↓

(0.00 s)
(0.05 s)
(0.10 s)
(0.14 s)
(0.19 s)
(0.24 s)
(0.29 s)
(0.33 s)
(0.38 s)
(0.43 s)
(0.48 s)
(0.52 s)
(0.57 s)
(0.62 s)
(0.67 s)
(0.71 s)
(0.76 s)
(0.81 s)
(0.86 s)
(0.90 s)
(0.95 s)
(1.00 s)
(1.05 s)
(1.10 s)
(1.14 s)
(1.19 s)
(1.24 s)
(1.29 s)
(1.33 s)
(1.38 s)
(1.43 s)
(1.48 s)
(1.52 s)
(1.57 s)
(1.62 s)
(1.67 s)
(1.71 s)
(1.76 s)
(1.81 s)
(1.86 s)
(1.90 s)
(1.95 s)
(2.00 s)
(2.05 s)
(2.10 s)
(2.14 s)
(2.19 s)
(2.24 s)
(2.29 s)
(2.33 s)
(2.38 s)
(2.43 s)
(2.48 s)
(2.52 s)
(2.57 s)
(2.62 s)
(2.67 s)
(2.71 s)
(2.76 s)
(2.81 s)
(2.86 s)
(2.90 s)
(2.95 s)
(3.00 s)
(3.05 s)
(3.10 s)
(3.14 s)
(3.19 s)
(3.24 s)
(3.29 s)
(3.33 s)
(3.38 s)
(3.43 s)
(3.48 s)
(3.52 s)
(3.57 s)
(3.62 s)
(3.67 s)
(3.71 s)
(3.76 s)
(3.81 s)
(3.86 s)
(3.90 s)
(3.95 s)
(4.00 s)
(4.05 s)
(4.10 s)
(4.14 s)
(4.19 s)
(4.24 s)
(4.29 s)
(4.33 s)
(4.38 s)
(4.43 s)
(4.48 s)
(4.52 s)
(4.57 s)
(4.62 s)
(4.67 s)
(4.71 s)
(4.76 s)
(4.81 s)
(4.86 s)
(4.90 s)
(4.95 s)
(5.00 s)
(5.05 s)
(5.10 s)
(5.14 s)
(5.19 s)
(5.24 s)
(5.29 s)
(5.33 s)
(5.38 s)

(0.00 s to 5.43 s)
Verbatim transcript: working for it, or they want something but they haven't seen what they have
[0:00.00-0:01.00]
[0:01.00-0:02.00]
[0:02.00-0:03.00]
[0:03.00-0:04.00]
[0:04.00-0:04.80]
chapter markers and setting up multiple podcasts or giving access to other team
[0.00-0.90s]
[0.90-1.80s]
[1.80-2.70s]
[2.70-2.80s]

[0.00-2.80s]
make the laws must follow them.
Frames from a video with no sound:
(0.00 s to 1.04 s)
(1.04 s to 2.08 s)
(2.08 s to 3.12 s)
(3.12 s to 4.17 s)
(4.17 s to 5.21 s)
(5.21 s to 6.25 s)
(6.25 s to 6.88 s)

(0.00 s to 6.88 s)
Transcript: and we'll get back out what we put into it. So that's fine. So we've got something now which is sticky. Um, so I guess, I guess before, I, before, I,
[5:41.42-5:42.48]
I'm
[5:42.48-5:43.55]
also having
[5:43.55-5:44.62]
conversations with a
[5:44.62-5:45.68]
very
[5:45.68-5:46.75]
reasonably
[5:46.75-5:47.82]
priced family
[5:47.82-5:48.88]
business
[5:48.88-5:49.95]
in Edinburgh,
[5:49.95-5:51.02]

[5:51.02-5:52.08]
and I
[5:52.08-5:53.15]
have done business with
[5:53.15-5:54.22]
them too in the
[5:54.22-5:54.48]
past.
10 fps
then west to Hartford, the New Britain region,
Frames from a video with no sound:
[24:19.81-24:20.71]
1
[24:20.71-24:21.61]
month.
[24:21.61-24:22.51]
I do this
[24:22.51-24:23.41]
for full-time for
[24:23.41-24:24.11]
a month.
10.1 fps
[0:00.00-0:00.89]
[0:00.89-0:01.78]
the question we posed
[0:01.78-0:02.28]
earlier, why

↑

- _What is needed_: An exact copy of the line containing "[2.70-2.80s]" and all lines after it, through the last line of the entries, is the required answer.

- _Solution to the exercise_:
[2.70-2.80s]

[0.00-2.80s]
make the laws must follow them.
Frames from a video with no sound:
(0.00 s to 1.04 s)
(1.04 s to 2.08 s)
(2.08 s to 3.12 s)
(3.12 s to 4.17 s)
(4.17 s to 5.21 s)
(5.21 s to 6.25 s)
(6.25 s to 6.88 s)

(0.00 s to 6.88 s)
Transcript: and we'll get back out what we put into it. So that's fine. So we've got something now which is sticky. Um, so I guess, I guess before, I, before, I,
[5:41.42-5:42.48]
I'm
[5:42.48-5:43.55]
also having
[5:43.55-5:44.62]
conversations with a
[5:44.62-5:45.68]
very
[5:45.68-5:46.75]
reasonably
[5:46.75-5:47.82]
priced family
[5:47.82-5:48.88]
business
[5:48.88-5:49.95]
in Edinburgh,
[5:49.95-5:51.02]

[5:51.02-5:52.08]
and I
[5:52.08-5:53.15]
have done business with
[5:53.15-5:54.22]
them too in the
[5:54.22-5:54.48]
past.
10 fps
then west to Hartford, the New Britain region,
Frames from a video with no sound:
[24:19.81-24:20.71]
1
[24:20.71-24:21.61]
month.
[24:21.61-24:22.51]
I do this
[24:22.51-24:23.41]
for full-time for
[24:23.41-24:24.11]
a month.
10.1 fps
[0:00.00-0:00.89]
[0:00.89-0:01.78]
the question we posed
[0:01.78-0:02.28]
earlier, why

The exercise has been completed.